L’homme qui lui prête ses traits, Jason Schwartzman, dispose lui aussi d’une flopée de parfaits homonymes. Parmi eux, un écrivain new-yorkais s’épanche régulièrement sur la difficulté de partager son nom avec un acteur aussi célèbre et célébré, depuis que Wes Anderson l’a révélé dans Rushmore (1998). Lorsqu’on le lui apprend, l’Américain tombe des nues. « D’autres Jason Schwartzman ? Vous plaisantez ?, fait-il mine de nous demander, de passage à Paris, fin octobre. L’autre Jason Schwartzman, c’est moi ! »

La boutade est moins anodine qu’elle n’en a l’air : issu d’une des dynasties les plus prolifiques du cinéma – il est le fils de l’actrice Talia Shire, le neveu du cinéaste Francis Ford Coppola, le cousin des réalisateurs Sofia et Roman Coppola… –, jonglant depuis un quart de siècle avec les casquettes de musicien, de scénariste, de producteur et d’acteur, on serait aisément, si on était à sa place, turlupiné par les troubles de l’identité.

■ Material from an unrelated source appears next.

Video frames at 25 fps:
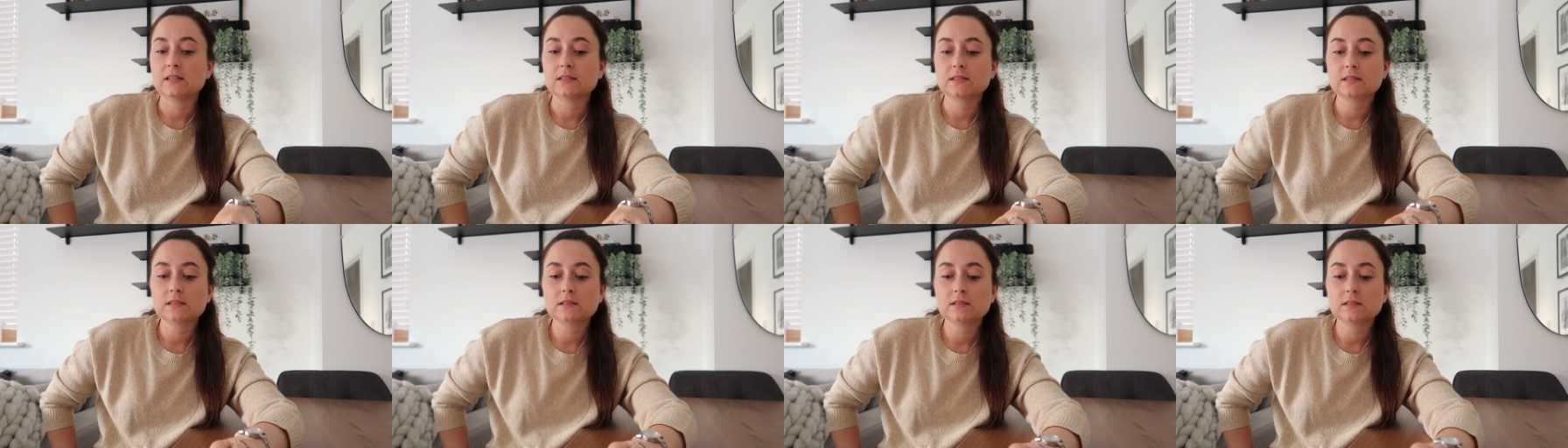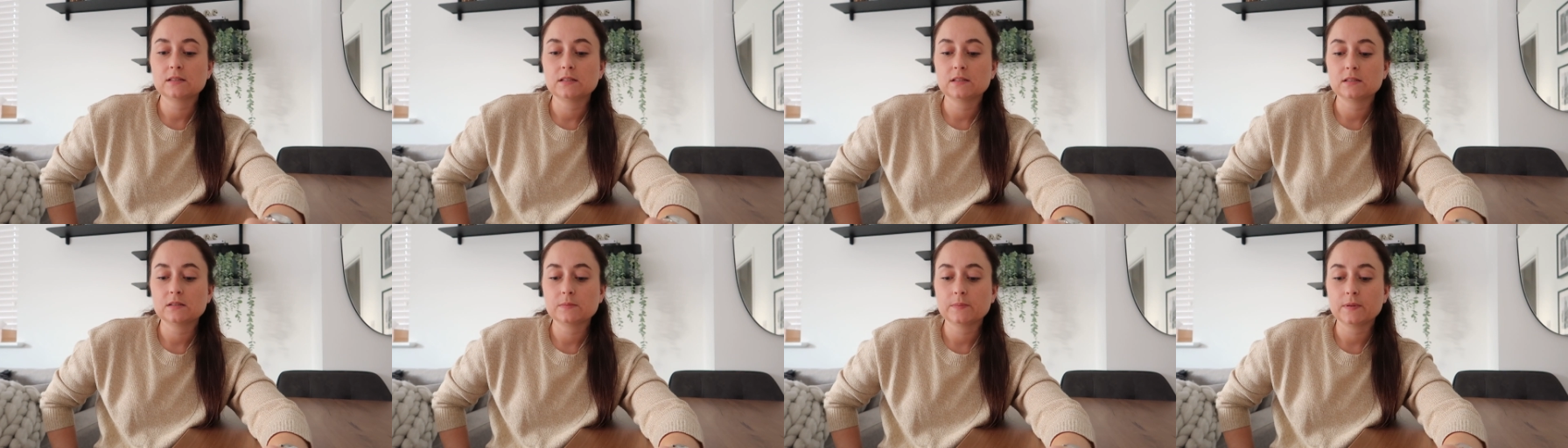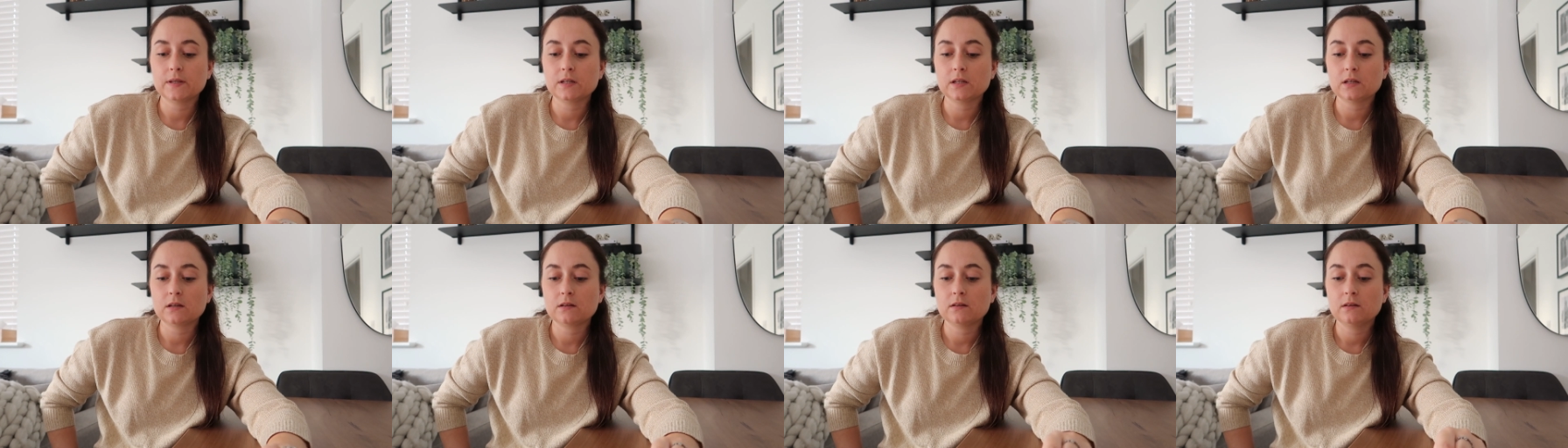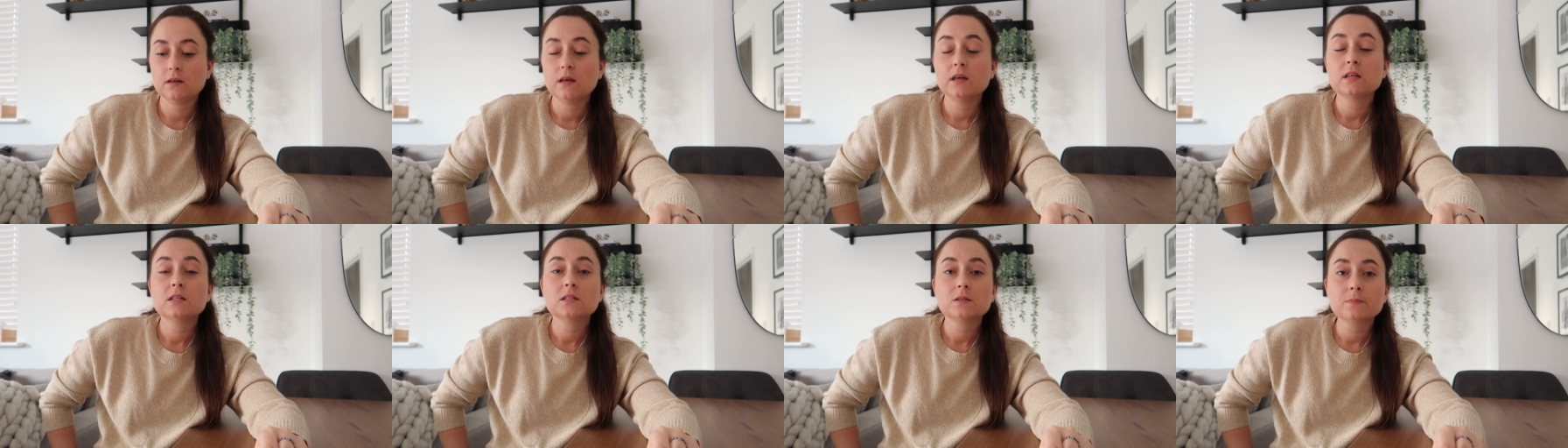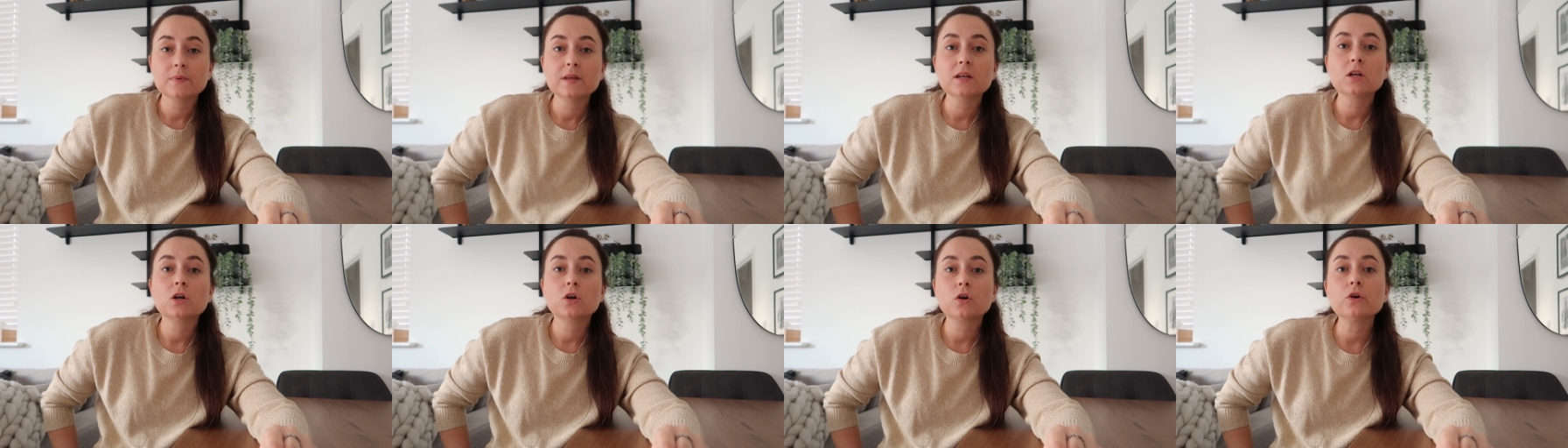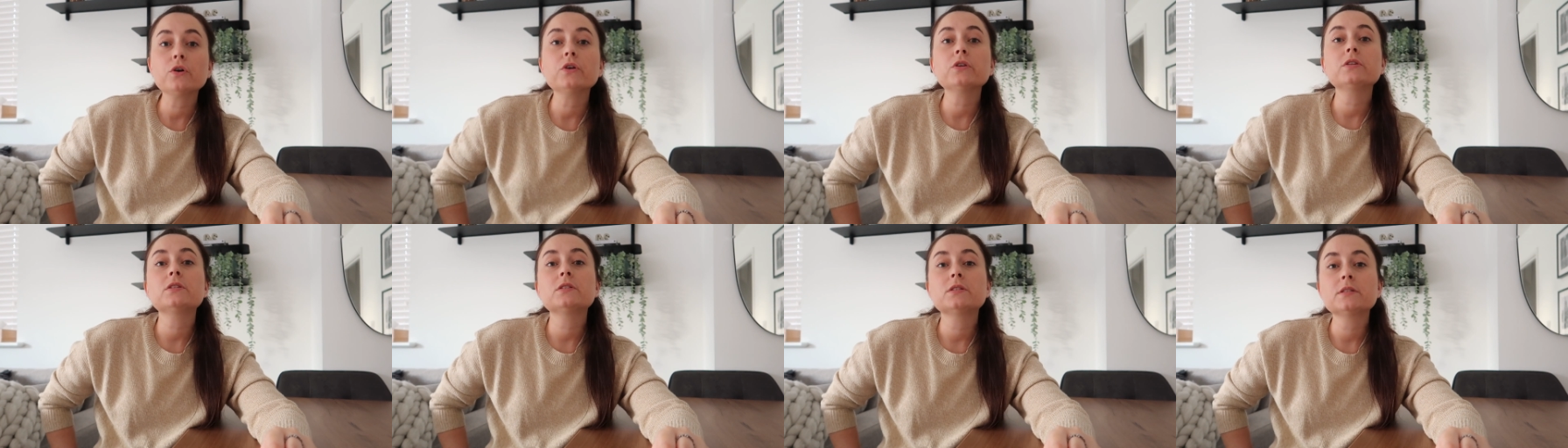it's it's been a it's been a
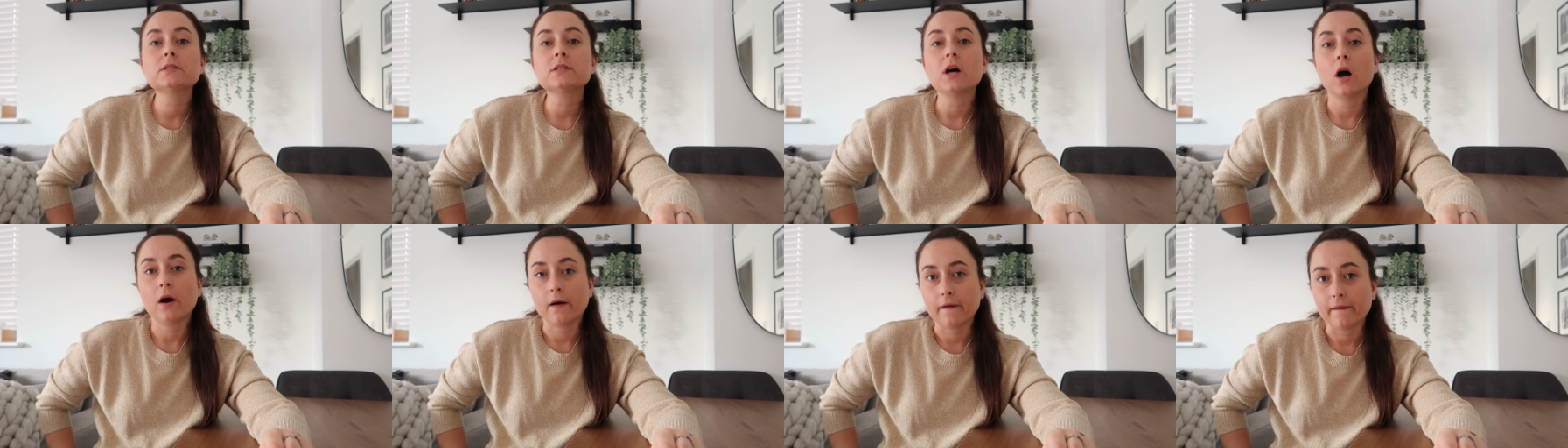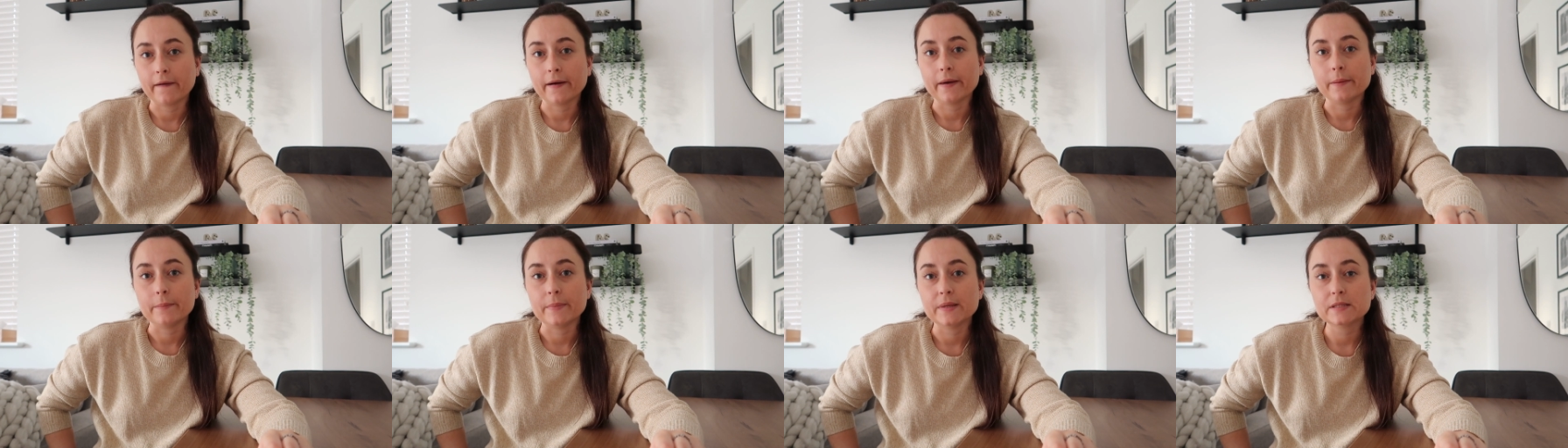good time.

« Jason ne tenait pas en place »

A 44 ans, en bon rejeton hollywoodien, il combat ces vertiges par l’action : c’est-à-dire en explorant les registres les plus variés du métier de comédien, en multipliant les alias, en redoublant d’activité et de curiosité. Damien Bonnard s’est lié d’amitié avec lui sur le plateau d’Asteroid City (2023), de Wes Anderson, où l’Américain jouait déjà un veuf déconfit et inconsolable. « Jason ne tenait pas en place, rembobine l’acteur français. Avec le matos qu’il avait rapporté dans sa chambre, il faisait de la musique, dessinait, sculptait des balles de tennis en papier mâché… Au petit déjeuner, il semblait découvrir chaque objet avec un émerveillement enfantin : “Tiens, un grille-pain ! Ah, une banane !” »

C’est à Damien Bonnard que Jason Schwartzman doit sa présence dans Carla et moi. Nathan Silver, le réalisateur américain, avait écrit le scénario en pensant à ce compatriote dont il admire, énumère-t-il, « la cadence, l’art de sortir la bonne blague au bon moment, le côté fureteur, fouineur ». Mais l’e-mail qu’il avait envoyé à l’agent de Schwartzman était resté sans réponse. Aussi Silver s’en est-il ouvert à Damien Bonnard, qu’il avait dirigé dans C’est qui cette fille ? (2017) et dont il est suffisamment proche pour lui avoir demandé de célébrer son mariage. « Je me suis permis d’appeler Jason et de lui dire : “Ecoute, je n’ai pas l’habitude de faire ça, mais tu devrais lire ce scénario” », confirme l’acteur français, avec modestie.